*Task directions:* In your reply, repeat every entry exactly and skip over each picture.
___ Provided records ___
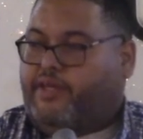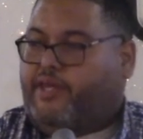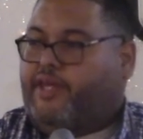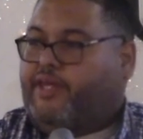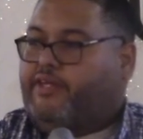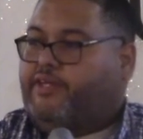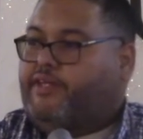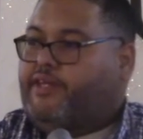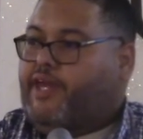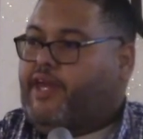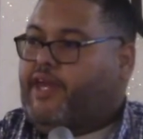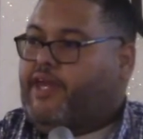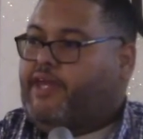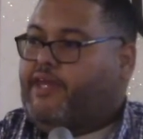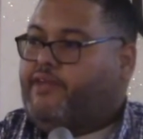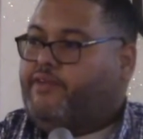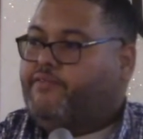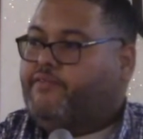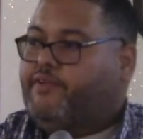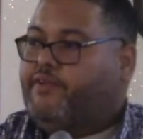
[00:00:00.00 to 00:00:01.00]
and
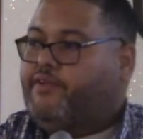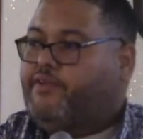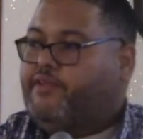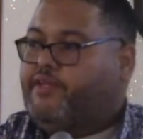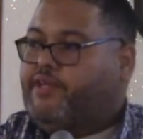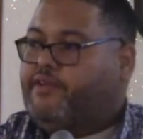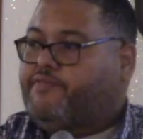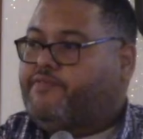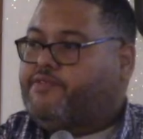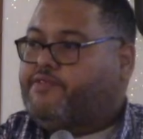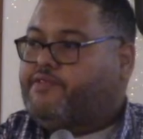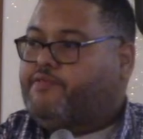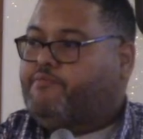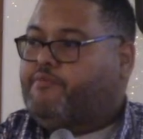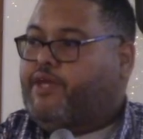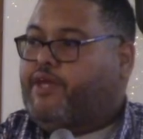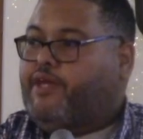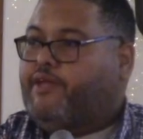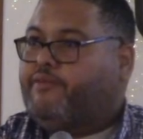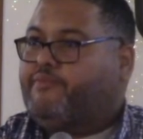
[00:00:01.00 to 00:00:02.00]
gave gifts to
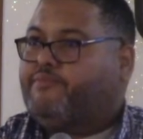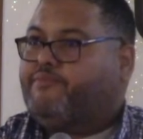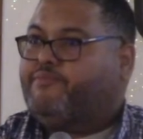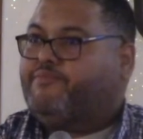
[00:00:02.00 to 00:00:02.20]
men.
___
*Answer to this exercise:*
[00:00:00.00 to 00:00:01.00]
and
[00:00:01.00 to 00:00:02.00]
gave gifts to
[00:00:02.00 to 00:00:02.20]
men.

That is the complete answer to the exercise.